# Had a heart attack today.......



## 480sparky (Feb 1, 2009)

.......... after needing some ink for my printer.

Holy crapoly! It was $52 last summer. Now it's freakin' *$89*!!!!!!!



Is it just cheaper to buy a new printer instead? :blink:


----------



## Warren (Feb 19, 2005)

I bought a wireless, color, laser printer last Christmas for less than $100. It came with starter ink that lasted about 9 months. A full ink refill cost me about $35 on ebay and worked great.


----------



## rselectric1 (Sep 20, 2009)

Warren said:


> I bought a wireless, color, laser printer last Christmas for less than $100. It came with starter ink that lasted about 9 months. A full ink refill cost me about $35 on ebay and worked great.


Damn, don't do that to us Ken. I was on the phone with a customer when I saw this thread and told him I'd call him back.


----------



## The Coastal Craftsman (Jun 29, 2009)

I got from Amazon from company called Sofia global I think. 2 sets for about $20.


----------



## Warren (Feb 19, 2005)

Is that an Epson inkjet printer Sparky?
They are known to have expensive ink.


----------



## festerized (May 19, 2007)

Staples was out of ink for my printer….. so I bought another one on sale $150 and ink is much cheaper, can’t beat an all in one 11x17 printer for $150.00
http://www.staples.com/HP-Officejet-7612-Wide-Format-e-All-in-One-Printer/product_1016625


----------



## overanalyze (Dec 28, 2010)

Laser printers have way less longterm ink/toner costs. Our laser copier/network printer just got toner last year....after 13 years!

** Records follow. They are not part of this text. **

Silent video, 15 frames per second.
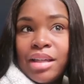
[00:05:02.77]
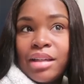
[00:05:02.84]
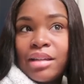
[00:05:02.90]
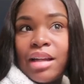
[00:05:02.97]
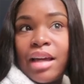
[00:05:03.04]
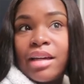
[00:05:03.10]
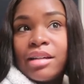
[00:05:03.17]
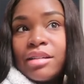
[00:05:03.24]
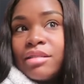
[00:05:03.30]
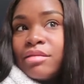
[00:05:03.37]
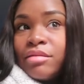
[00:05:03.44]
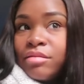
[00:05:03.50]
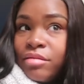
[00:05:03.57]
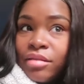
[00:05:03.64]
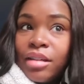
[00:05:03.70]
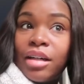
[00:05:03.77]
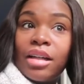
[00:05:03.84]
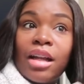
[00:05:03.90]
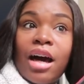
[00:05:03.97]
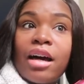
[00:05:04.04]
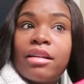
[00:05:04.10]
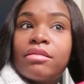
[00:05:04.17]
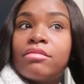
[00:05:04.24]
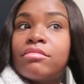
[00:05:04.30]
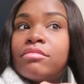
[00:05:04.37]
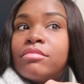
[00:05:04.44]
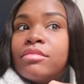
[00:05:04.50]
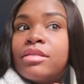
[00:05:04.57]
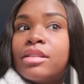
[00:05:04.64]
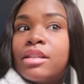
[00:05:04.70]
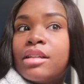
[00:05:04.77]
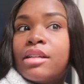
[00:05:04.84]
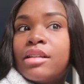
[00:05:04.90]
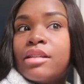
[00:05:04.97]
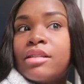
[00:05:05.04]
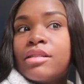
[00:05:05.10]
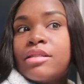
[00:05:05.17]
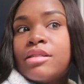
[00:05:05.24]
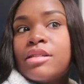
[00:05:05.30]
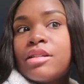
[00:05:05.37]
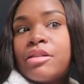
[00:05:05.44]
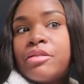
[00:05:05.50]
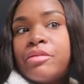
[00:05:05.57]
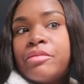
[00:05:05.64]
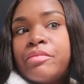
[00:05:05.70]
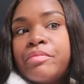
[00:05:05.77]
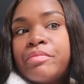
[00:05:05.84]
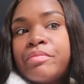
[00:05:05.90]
thing like a lot. So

We have a Brother laser at home that is going on 2 years without needing toner. 

They sell ink jets cheap on purpose...so they can sell ink.


----------



## BamBamm5144 (Jul 12, 2008)

Check out HP instant ink if you have an HP printer. $10 a month for ink, up to three hundred pages.


----------



## tccoggs (Dec 17, 2008)

Unless you must have color, stick with a laser. The Brother HL2170-W is my go to printer, wifi enabled so you can drop it anywhere, and the toner it comes with does an easy 2000 pages. While the brother drum units are expensive, I can usually get 3 or more toners out of a drum and by then I just replace the printer for $100.


----------



## hdavis (Feb 14, 2012)

If you do a lot of printing, there are bulk fill conversion kits for some of the popular ink jets. Overall, the total cost for printer and conversion is expensive, but if you run through a lot of ink, it will pay for its self.

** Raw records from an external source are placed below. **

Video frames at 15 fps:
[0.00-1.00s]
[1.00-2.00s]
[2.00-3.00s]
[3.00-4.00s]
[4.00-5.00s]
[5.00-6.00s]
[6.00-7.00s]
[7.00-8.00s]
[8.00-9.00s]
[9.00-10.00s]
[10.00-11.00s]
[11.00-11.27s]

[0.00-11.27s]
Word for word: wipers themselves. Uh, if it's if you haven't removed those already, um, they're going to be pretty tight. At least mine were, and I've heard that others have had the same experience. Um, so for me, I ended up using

Other than that, get last year's printer as a close out for less than the price of the cartridges alone.


----------



## EthanB (Sep 28, 2011)

I bought a Brother laser printer for $40 in 2007. The toner just started to run out. If it gives you the old "error" message, look for an eye on the side of the toner cartridge and cover it with masking tape. Doesn't work on inkjet of course, those things need to be constantly maintained with gold, diamonds or the blood of your first born.


----------



## TNTRenovate (Aug 19, 2010)

Warren said:


> I bought a wireless, color, laser printer last Christmas for less than $100. It came with starter ink that lasted about 9 months. A full ink refill cost me about $35 on ebay and worked great.


Lasers don't use ink.


----------



## TNTRenovate (Aug 19, 2010)

EthanB said:


> I bought a Brother laser printer for $40 in 2007. The toner just started to run out. If it gives you the old "error" message, look for an eye on the side of the toner cartridge and cover it with masking tape. Doesn't work on inkjet of course, those things need to be constantly maintained with gold, diamonds or the blood of your first born.

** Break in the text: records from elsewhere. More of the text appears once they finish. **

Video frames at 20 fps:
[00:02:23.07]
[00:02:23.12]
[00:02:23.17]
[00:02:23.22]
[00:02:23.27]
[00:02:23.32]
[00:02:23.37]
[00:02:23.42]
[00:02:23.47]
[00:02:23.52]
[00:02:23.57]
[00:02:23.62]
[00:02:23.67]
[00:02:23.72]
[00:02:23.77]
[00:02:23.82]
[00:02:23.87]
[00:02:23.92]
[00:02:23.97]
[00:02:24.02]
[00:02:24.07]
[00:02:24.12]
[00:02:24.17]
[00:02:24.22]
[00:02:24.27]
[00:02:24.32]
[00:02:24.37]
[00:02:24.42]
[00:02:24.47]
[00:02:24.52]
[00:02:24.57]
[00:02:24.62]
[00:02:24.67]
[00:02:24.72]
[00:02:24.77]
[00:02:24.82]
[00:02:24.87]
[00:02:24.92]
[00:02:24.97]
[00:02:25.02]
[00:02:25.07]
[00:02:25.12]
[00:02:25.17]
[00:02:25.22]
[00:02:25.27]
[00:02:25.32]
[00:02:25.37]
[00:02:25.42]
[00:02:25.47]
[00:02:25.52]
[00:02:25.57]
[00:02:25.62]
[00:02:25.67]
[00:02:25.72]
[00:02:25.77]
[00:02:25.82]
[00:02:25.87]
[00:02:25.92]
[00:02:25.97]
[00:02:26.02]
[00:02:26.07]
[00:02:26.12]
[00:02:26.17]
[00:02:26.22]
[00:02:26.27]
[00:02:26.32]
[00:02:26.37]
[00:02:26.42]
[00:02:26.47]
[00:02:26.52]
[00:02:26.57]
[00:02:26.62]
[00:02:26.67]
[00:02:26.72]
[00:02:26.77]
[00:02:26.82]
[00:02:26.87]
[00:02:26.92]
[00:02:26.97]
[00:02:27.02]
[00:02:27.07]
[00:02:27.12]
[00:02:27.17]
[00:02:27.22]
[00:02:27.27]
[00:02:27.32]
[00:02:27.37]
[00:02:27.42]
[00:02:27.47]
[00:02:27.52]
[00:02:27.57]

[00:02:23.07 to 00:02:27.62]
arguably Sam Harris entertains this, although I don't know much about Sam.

I'm going on two years with my Canon. It's about every two years I need to replace the toner.


----------



## tedanderson (May 19, 2010)

hdavis said:


> If you do a lot of printing, there are bulk fill conversion kits for some of the popular ink jets. Overall, the total cost for printer and conversion is expensive, but if you run through a lot of ink, it will pay for its self.


That's what I use. It's a continuous ink flow system where there are separate tanks that sit outside of the printer and then a set of small plastic hoses go from the tanks directly into a set of specially modified cartridges that make your printer think that it's full at all times. 

For my Epson, the system was roughly $160 and it lasts 5 times as long as a standard set of cartridges. It costs me $5 per color to refill the system.


----------



## m1911 (Feb 24, 2009)

Ive got a Brother laser all-in-one, and the toner lasts a long time.


----------



## colevalleytim (Mar 1, 2008)

A friend of mine used to work in marketing at HP, he said they referred to sales in terms of "sockets" not printers. All they want to do is suck you into buying ink. The printers clean them selves needlessly, wasting ink. And the color printers use the color ink even if you're just printing in black and white. It's a shameful racket.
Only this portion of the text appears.